Hi Guys..Pls help me understand this para, excerpted from a link, talking about benefits to be achieved out of deploying MPLS for WAN connectivity:
"..They (MPLS attributes) also position MPLS to support a host of applications, including the ones that most leading-edge enterprises are actively assessing or deploying, including:
* Data center connectivity. Any-to-any connectivity is particularly important as data centers consolidate, because it makes it easy for remote sites to switch seamlessly to a back-up data center during an outage. With frame relay and ATM, backup requires provisioning "shadow," permanent virtual circuits or deploying switched virtual circuits, both of which add cost and complexity.
We are in the middle of designing a new datacenter for a client and I am planning on IP Schema. The client will have an MPLS backbone running soon, as they shift from current ATL/Frame relay links across continents. Also in the near future is a Single Forest/Single Domain design based upon Windows 2003/Exchange 2003.
Is there anything I should consider in my Datacenter 'backup/disaster recovery design' at this stage in order make it seamlessly integrate with MPLS later?
Anything you guys can think of??
Unclear whether you're just going to run across a MPLS backbone on the WAN and/or whether you might extend MPLS into the data centers. The following is oriented toward the former.
With regard to you questions about the advantages of MPLS backbone for the WAN, for the first, as to attributes, the most important is usually MPLS's support for some form of QoS. Often today's providers provide 4 or 5 classes of varying performance within their MPLS QoS model. Usually they encompass a real-time class (for traffic like voice), gold or mission critical (might be more than one), best effort (for routine traffic) and sometimes a scavenger class (can be used for server backup, etc.).
With regard to the second point's mention of any-to-any connectivity, Jon's posting has additional details, but if it seems hard to understand, it might be because it's more like a LAN than like a traditional WAN.
Imagine LAN distribution routers running across a switched core. Multiple routers, each with networks behind them, all with an interface on the same Ethernet segment/subnet, and all routing peers; you're looking too at what MPLS WAN backbones often provide. Each router can direct traffic to any other router directly, each can receive traffic from any other router directly.
Compared to the pain of adding sites to traditional WANs using point-to-point links, whether dedicated or virtual, adding a site to a MPLS WAN is more like adding another router peer to the shared LAN segment.
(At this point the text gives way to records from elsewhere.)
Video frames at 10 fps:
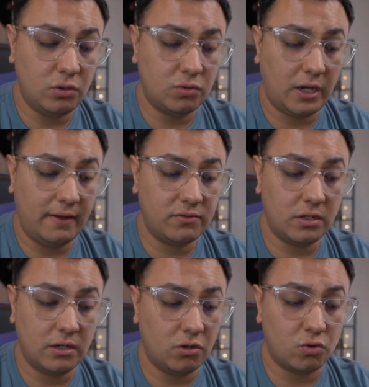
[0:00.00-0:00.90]
toughs,
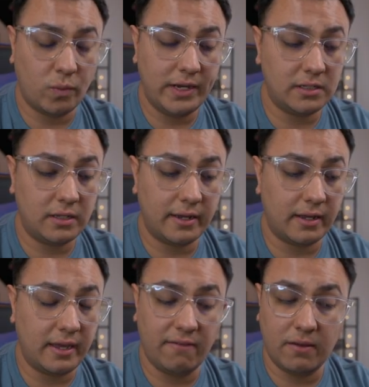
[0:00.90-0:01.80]
and there's ways to
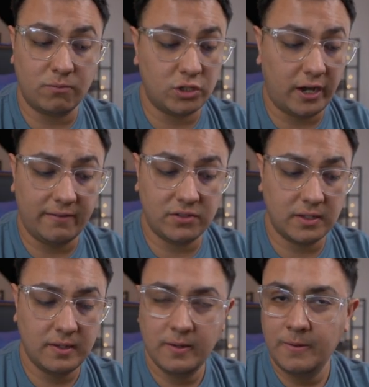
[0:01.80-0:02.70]
like give him toughs.
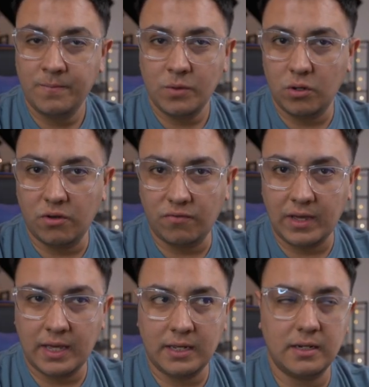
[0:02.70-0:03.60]
You
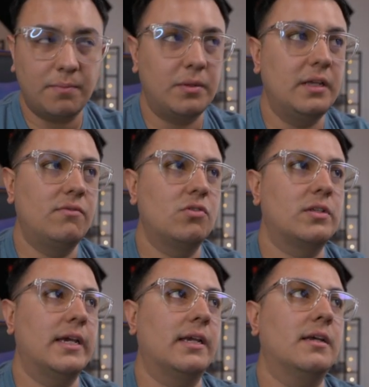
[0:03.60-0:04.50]
defend. I believe there's
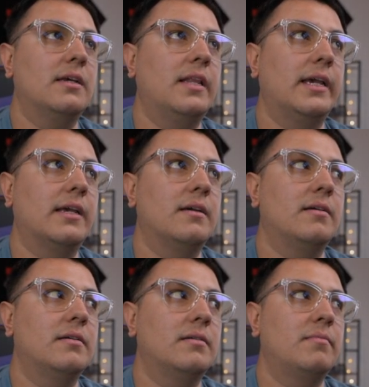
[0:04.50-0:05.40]
like
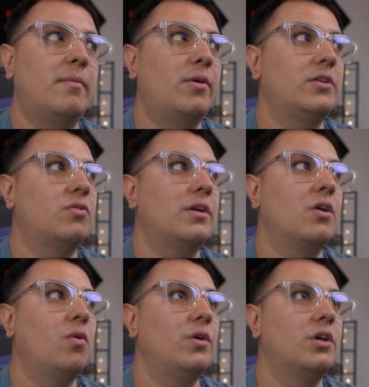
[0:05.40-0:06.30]
my brain's already
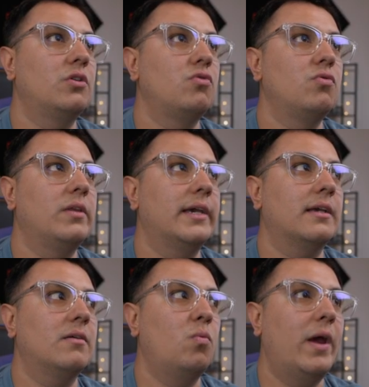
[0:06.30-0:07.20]
going. You can do
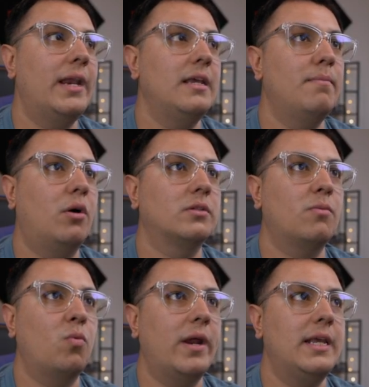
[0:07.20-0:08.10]
like
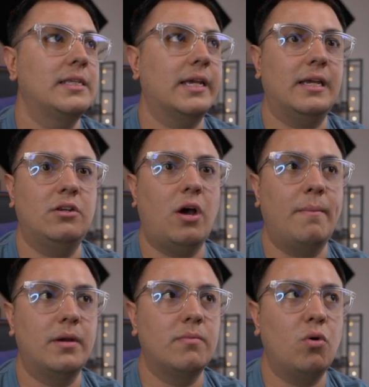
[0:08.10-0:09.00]
multiple readies, like
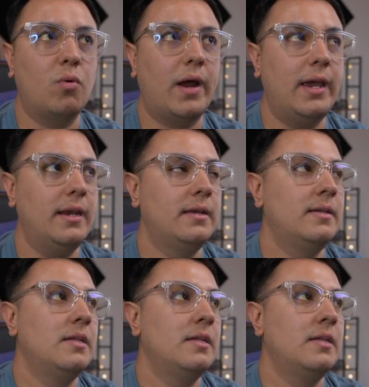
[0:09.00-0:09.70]
Indomitable, right?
With regard to IP planning for MPLS WAN backbones, the most important point, also mentioned by Jon, is address summarization; i.e. having each site covered by a single address block. With classless addressing the address blocks can differ in size. For example, large data center site might use a /20, a small branch site only a /24. (Allow for growth. Even if a small site, today, only needs a /24, you might assign it a /22 address space block.)